**Task material:**
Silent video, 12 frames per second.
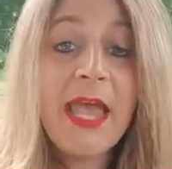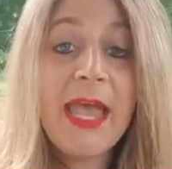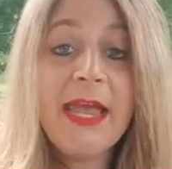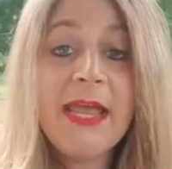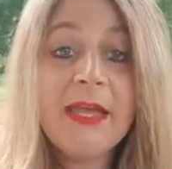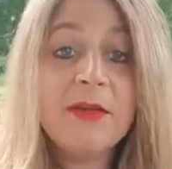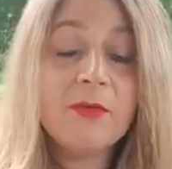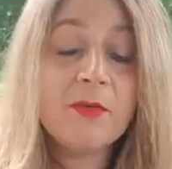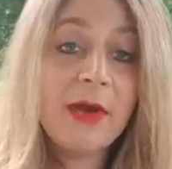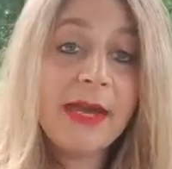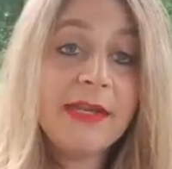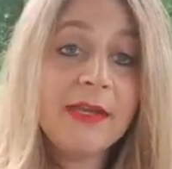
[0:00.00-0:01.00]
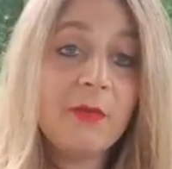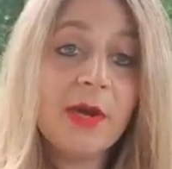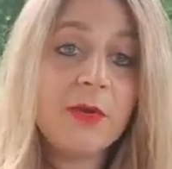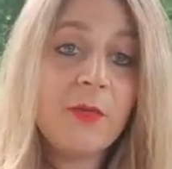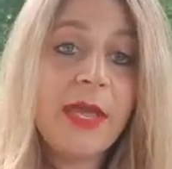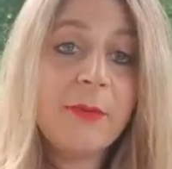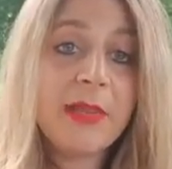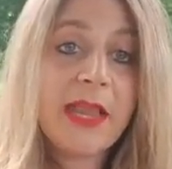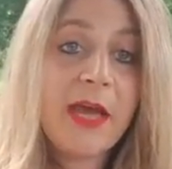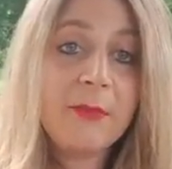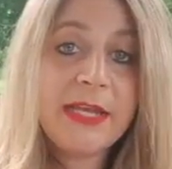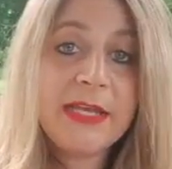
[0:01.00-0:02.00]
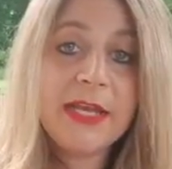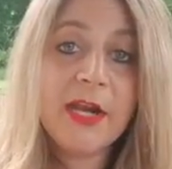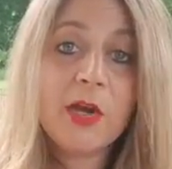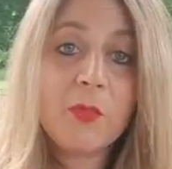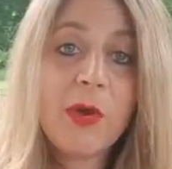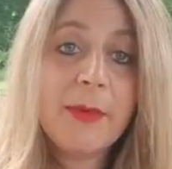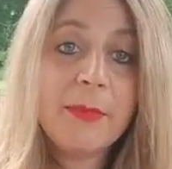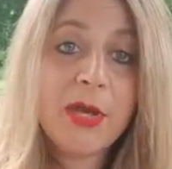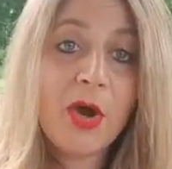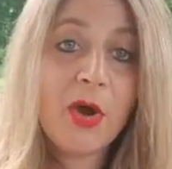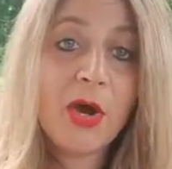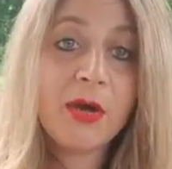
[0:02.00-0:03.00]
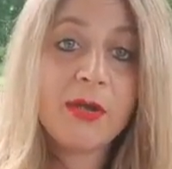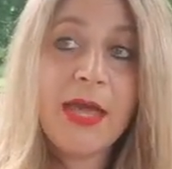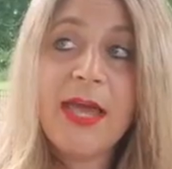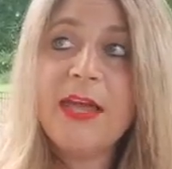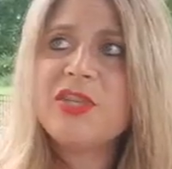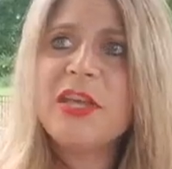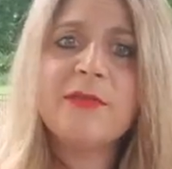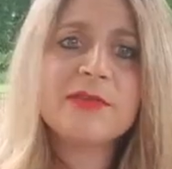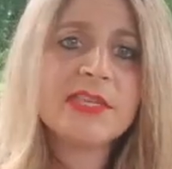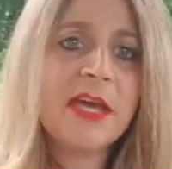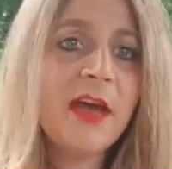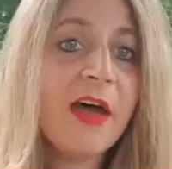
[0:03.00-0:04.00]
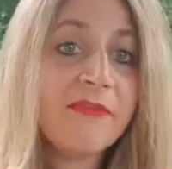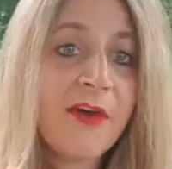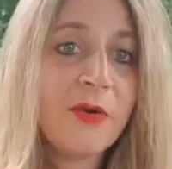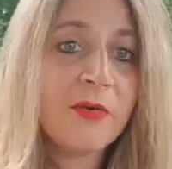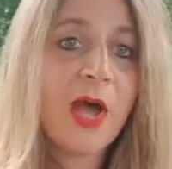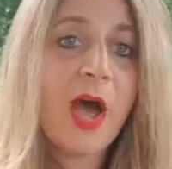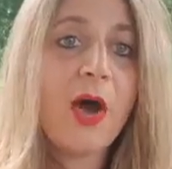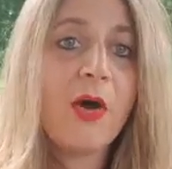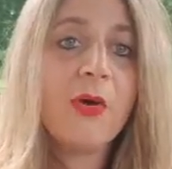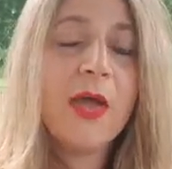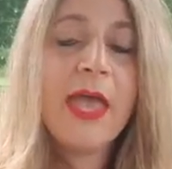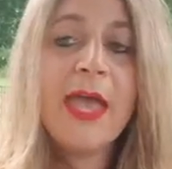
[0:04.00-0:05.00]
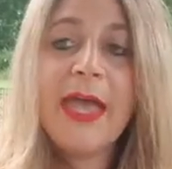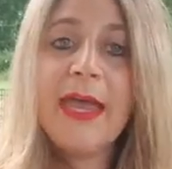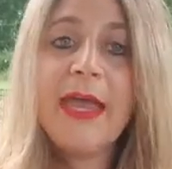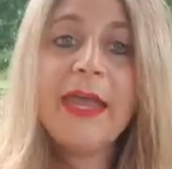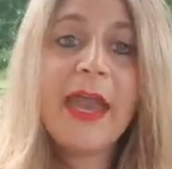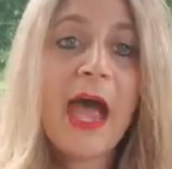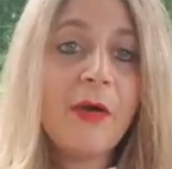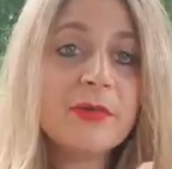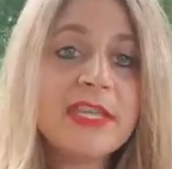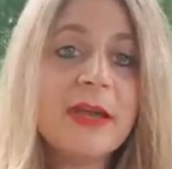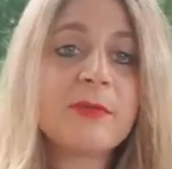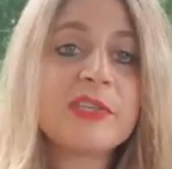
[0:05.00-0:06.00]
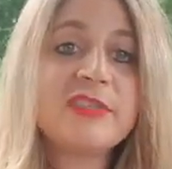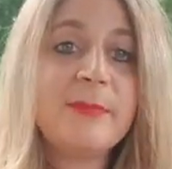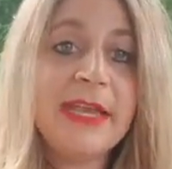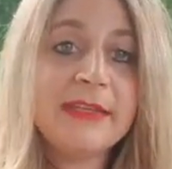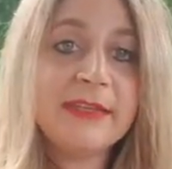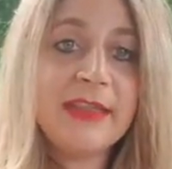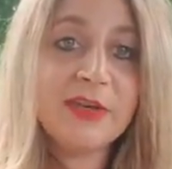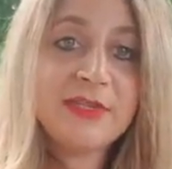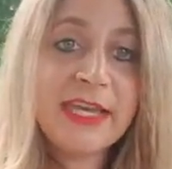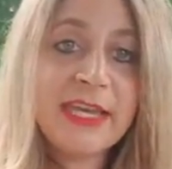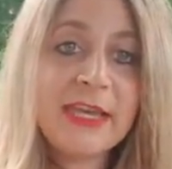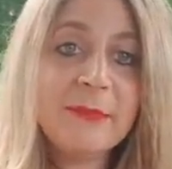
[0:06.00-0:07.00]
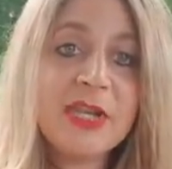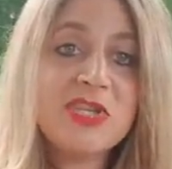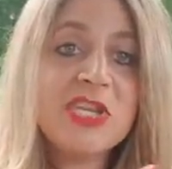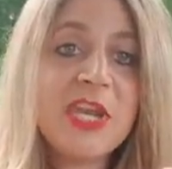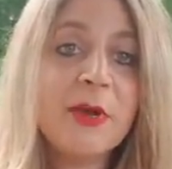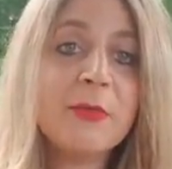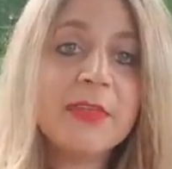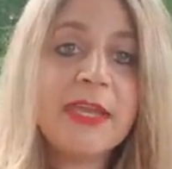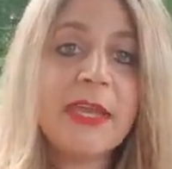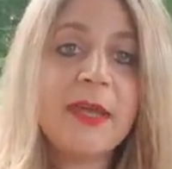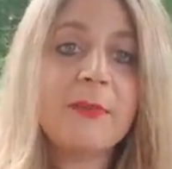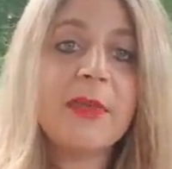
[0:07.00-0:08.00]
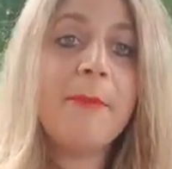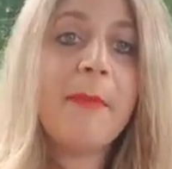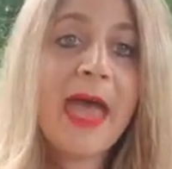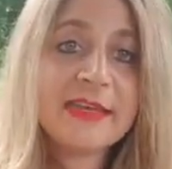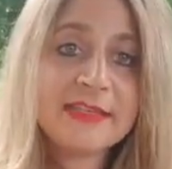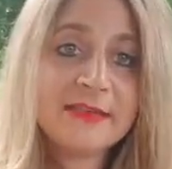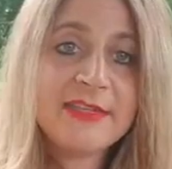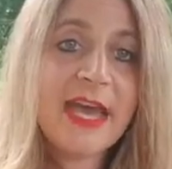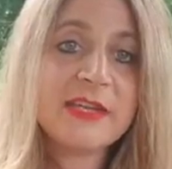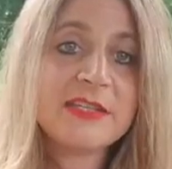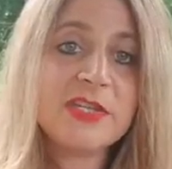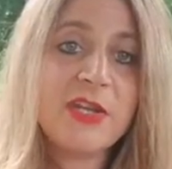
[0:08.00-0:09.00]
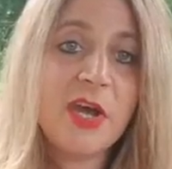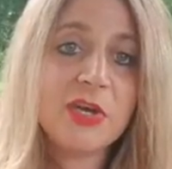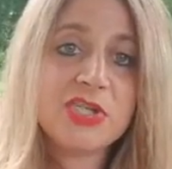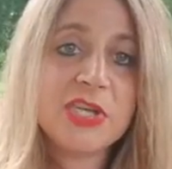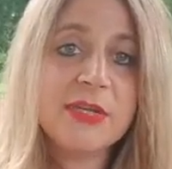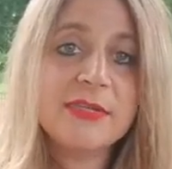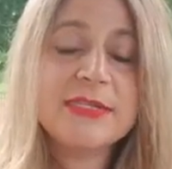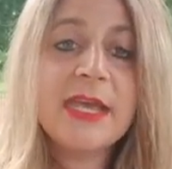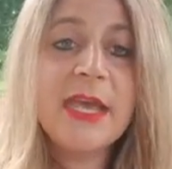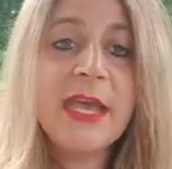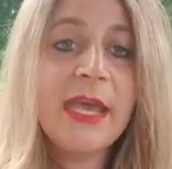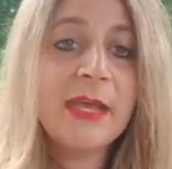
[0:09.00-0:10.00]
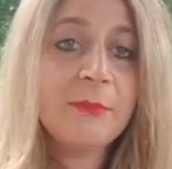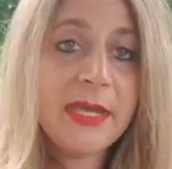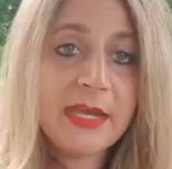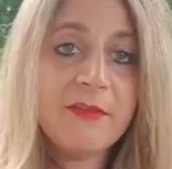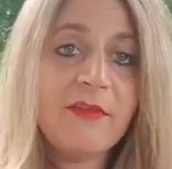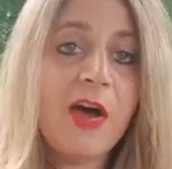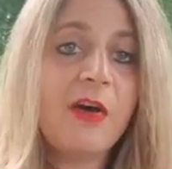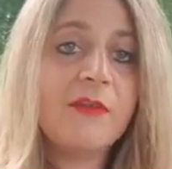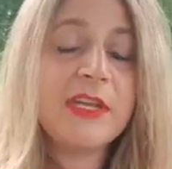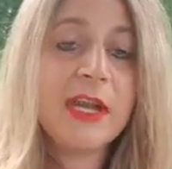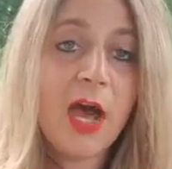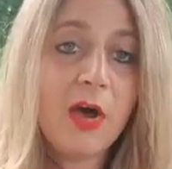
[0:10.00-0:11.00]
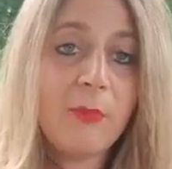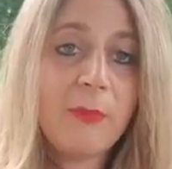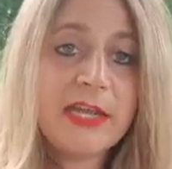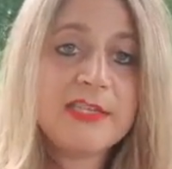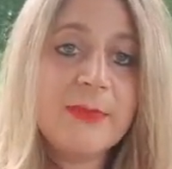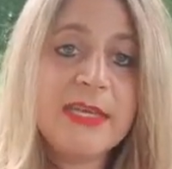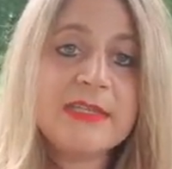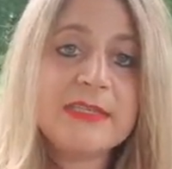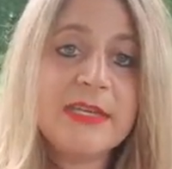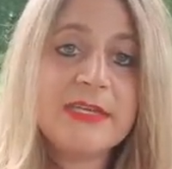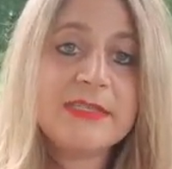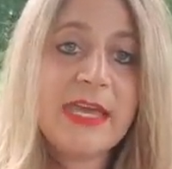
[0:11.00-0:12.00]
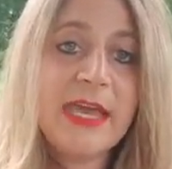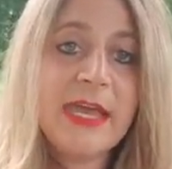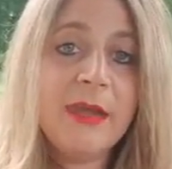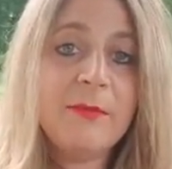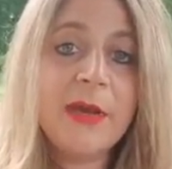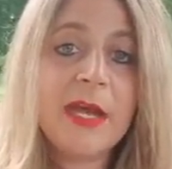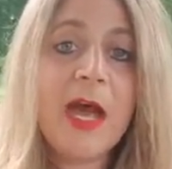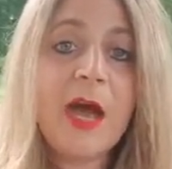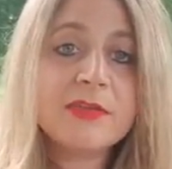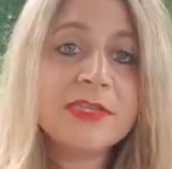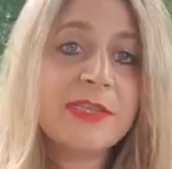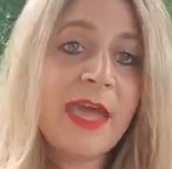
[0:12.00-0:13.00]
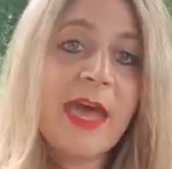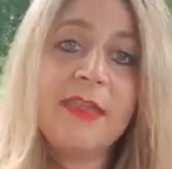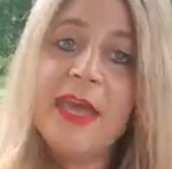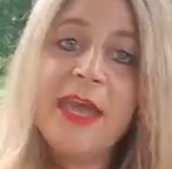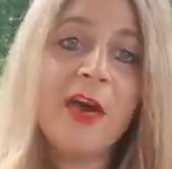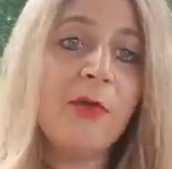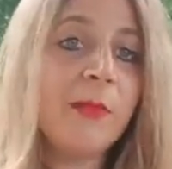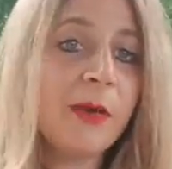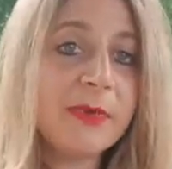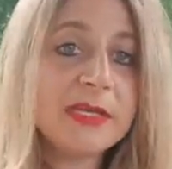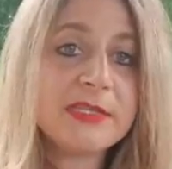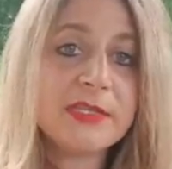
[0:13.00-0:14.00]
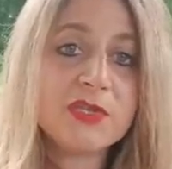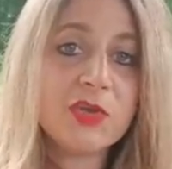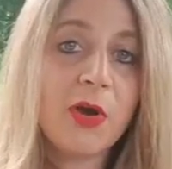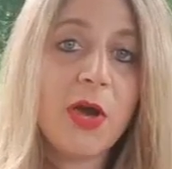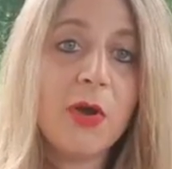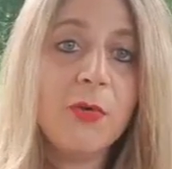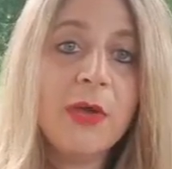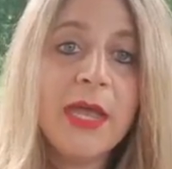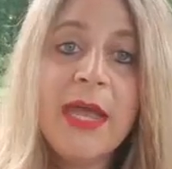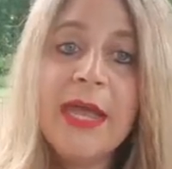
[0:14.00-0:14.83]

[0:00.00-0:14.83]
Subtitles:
and Randy and Wanda Webb allowed me to get on a webinar. Actually, it was a phone call, and I was able to speak to their team and share with them the massive tax deductions and being involved in a home-based business. And because of that, they helped my business grow.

**Task:** Reproduce, word for word, every line from the start of the records down to and including the line with "[0:00.00-0:14.83]"; skip the pictures.

**Worked solution:**
Silent video, 12 frames per second.
[0:00.00-0:01.00]
[0:01.00-0:02.00]
[0:02.00-0:03.00]
[0:03.00-0:04.00]
[0:04.00-0:05.00]
[0:05.00-0:06.00]
[0:06.00-0:07.00]
[0:07.00-0:08.00]
[0:08.00-0:09.00]
[0:09.00-0:10.00]
[0:10.00-0:11.00]
[0:11.00-0:12.00]
[0:12.00-0:13.00]
[0:13.00-0:14.00]
[0:14.00-0:14.83]

[0:00.00-0:14.83]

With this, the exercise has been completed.